С половины июля настроение резко изменилось к лучшему, так как большевики уже не могли скрывать успехов Деникина и Петлюры. Последний месяц моего пребывания в Киеве мне представляется, как непрерывное прислушивание к звукам артиллерии. С утра я выходил на прогулку с слушал; день, в который далекий гром затихал, проходил в унынии; наоборот, когда нельзя было сомневаться, что эти звуки несутся из-за Днепра, всем моим существом овладевало жизнерадостное настроение, такое, какое бывало только в детстве. Когда пушки начали грохотать совершенно явственно, на лицах всех встречавшихся со мною было выражение нескрываемой радости; и уличные мальчишки, и старик пастух, и разные бабы-торговки, буквально все, не «буржуи», а именно народ, каждый раз, как громыхало особенно сильно, радостно подмигивали мне и глазами показывали по направлению к Днепру. На балкон соседнего дома до поздней ночи выскакивала белокурая немочка и, не боясь уже никаких «шпионов», прикладывала руки к ушам, прислушивалась и радостно подпрыгивала, когда раздавался сильный разрыв. Однажды я отправился к полотну железной дороги; там метались беспорядочно перегруженные всяким военным скарбом и солдатами поезде. Я не выдержал и спросил солдат одной теплушки, куда они едут. Они как-то сконфуженно отвечали: «Да вот возили нас до станции Дарница (это первая станция по ту сторону Днепра), а теперь обратно тащат; нет уже проезда». Я понял, что час нашего освобождения пришел.
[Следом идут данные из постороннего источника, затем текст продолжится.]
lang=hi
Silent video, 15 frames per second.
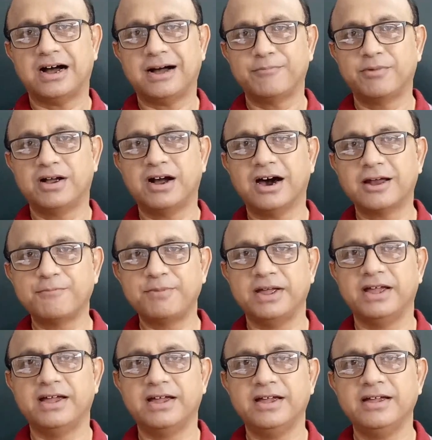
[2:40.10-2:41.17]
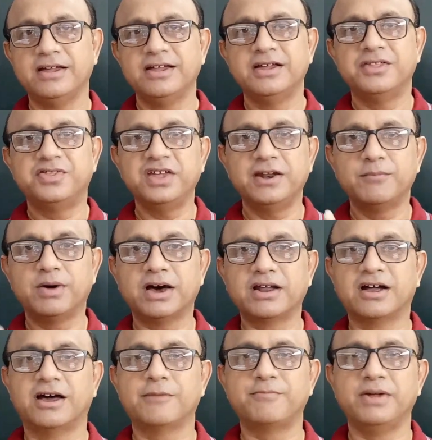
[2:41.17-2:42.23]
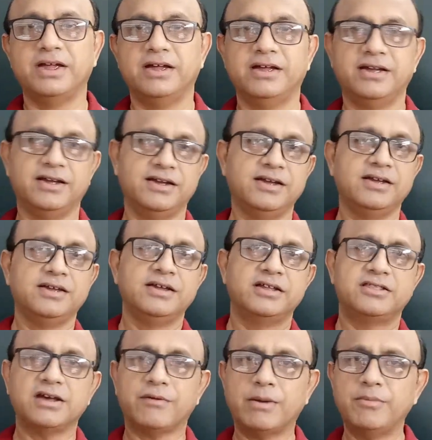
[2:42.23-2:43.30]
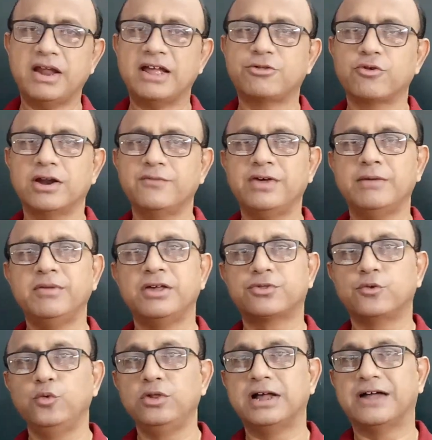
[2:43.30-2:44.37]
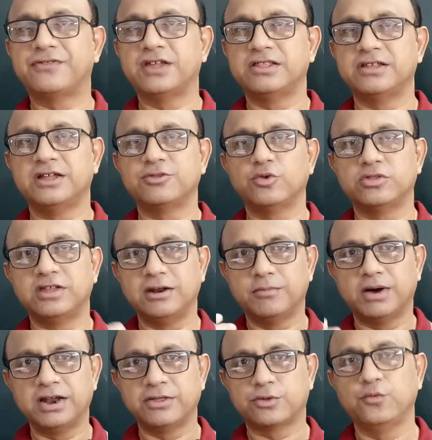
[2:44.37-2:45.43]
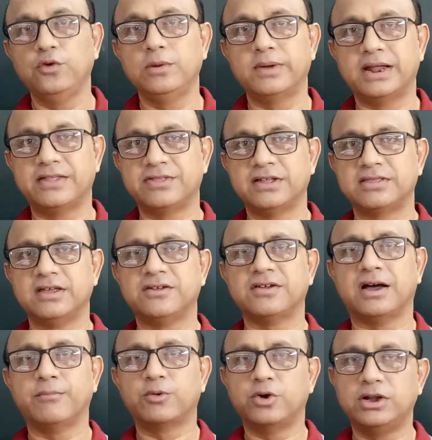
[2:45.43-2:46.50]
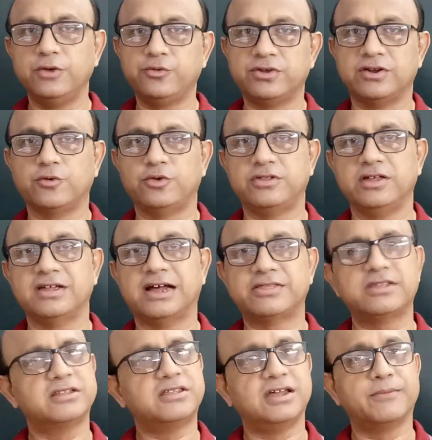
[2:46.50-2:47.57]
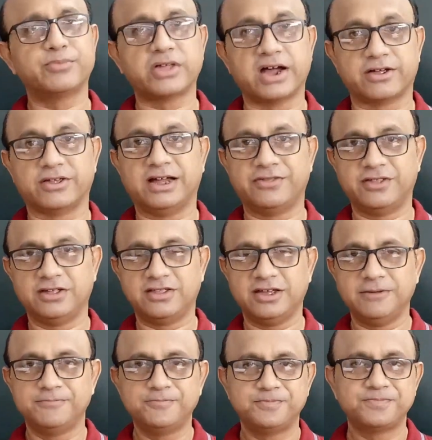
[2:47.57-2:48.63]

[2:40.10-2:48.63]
आप घर पे हैं दिन भर घर पे हैं जब हम नेचुरल वे में स्कूल जाते थे तो दिन भर स्कूल में रहते थे शाम को ट्यूशन कोचिंग जाते थे हम थक जाते थेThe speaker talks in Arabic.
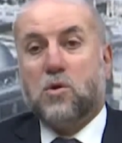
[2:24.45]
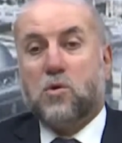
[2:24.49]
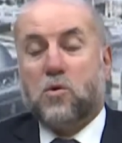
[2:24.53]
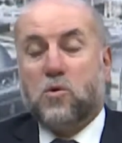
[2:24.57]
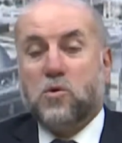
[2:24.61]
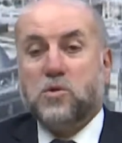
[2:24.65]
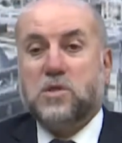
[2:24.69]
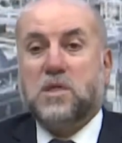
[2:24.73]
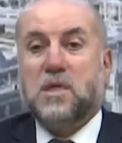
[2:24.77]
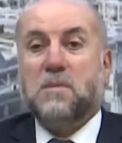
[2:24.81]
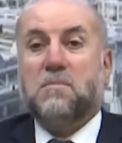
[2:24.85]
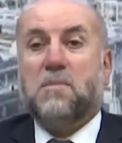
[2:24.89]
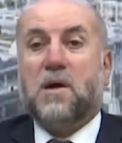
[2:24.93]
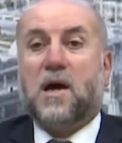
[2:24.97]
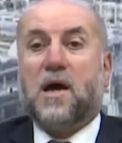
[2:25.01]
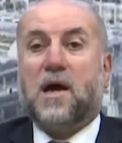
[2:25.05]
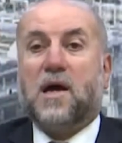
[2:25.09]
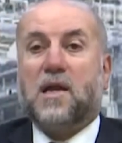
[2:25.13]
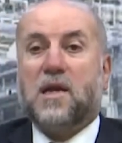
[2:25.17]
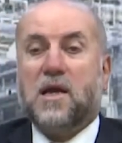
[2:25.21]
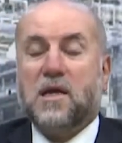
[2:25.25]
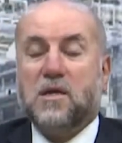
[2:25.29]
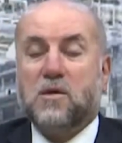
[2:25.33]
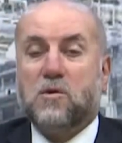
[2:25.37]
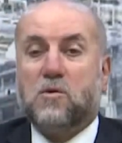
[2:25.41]
كتب
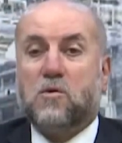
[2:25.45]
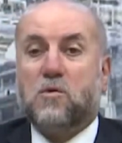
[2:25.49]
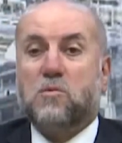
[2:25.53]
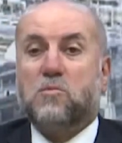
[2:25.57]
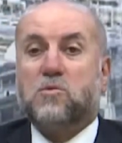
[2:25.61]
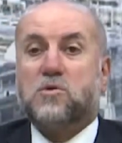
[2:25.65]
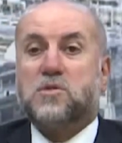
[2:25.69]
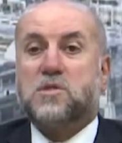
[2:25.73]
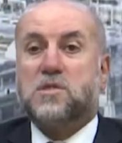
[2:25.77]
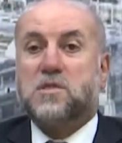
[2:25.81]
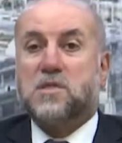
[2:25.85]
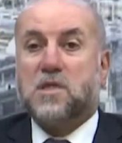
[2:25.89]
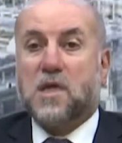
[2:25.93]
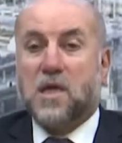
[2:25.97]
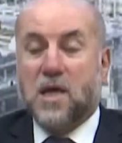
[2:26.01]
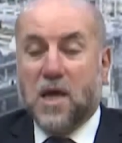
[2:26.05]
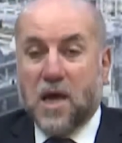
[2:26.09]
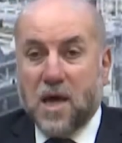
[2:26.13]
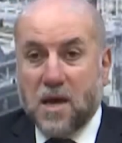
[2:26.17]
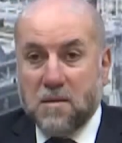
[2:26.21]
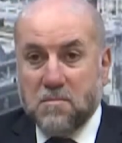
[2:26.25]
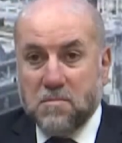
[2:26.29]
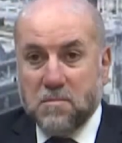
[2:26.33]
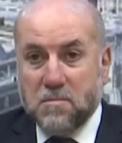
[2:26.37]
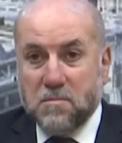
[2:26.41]
عليكم
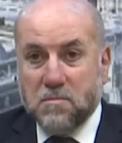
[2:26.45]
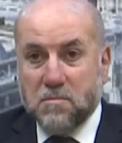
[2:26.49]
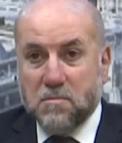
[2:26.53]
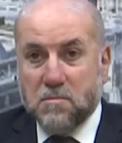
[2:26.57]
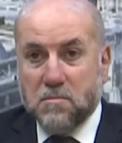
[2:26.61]
الصيام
Через несколько дней мы проснулись ночью от свиста снарядов над нашим домом. Артиллерийский бой шел уже в городе. Передать словами чувство радости при шипении и разрыве снарядов — нельзя. Впервые за десять месяцев я под утро на несколько часов заснул вполне здоровым крепким сном. Рано вышли мы на балкон; кто же владеет городом? На улице было еще пустовато; вдали мы заметили вдруг какую-то конную фигуру; на русскую форму не похоже. Мой сожитель отправился на разведки. Оказалось, что в городе петлюровцы. Это было для нас большим разочарованием; ожидали добровольцев. Но все-таки теперь перемена власти давала надежду на возможность бегства из Киева на юг России. Из предосторожности я первый день не выходил на улицу. Ночью опять началась непонятная канонада. Утром выяснилось, что вошедшие со стороны Черниговского шоссе добровольцы прогнали петлюровцев. То ликование на улицах города, которому я был свидетелем в эти дни, напоминало большие праздники; казалось по оживленному веселью народа, что у нас второй раз в этом году празднуется Пасха. Когда я впоследствии вспоминал, как поджидалась и встречалась у нас добровольческая армия, я с горечью думал, сколько нужно было нашему южному правительству обнаружить деловой несостоятельности, чтобы не удержаться среди так враждебно настроенного к большевикам народа.
Праздничное настроение нарушалось подсчетом жертв большевиков за последние дни. В Липках, в сарае дома Бродского, большевики перед уходом истребили сотни людей, в том числе десятки известных судебных деятелей. Я отправился туда и видел, как в саду усадьбы из свежее засыпанных ям вытаскивали коричневые, скрюченные тела; их поливали из уличной водопроводной кишки, с них стекала земля, далеко вокруг распространялось трупное зловоние. По мере очистки трупов, родные и близкие узнавали своих. Привозились одежды, покойников одевали, укладывали в гробы и постепенно вывозили. Мне передавали, что какая-то француженка, со свойственной иностранцам «чуткостью» воскликнула при этом: «О, какой подлый русский народ, я его ненавижу». Никто ей не напомнил, что коричневые и зловонные трупы — это именно лучшие русские люди, я те, кто перед бегством их расстреливал — евреи, латыши, китайцы, пригласившие в свою среду для истребления русского народа только нескольких представителей его преступного мира. Я обошел арестные помещения чрезвычайки; видел надписи на стенах со знакомыми фамилиями: «Здесь сидел Науменко» и др. Думаю, что Шильонский замок показался бы европейским туристам наивным памятником человеческой жестокости, если бы они ознакомились с теми абсолютно темными, душными клетушками, в которых мучили большевики свои жертвы перед их смертью.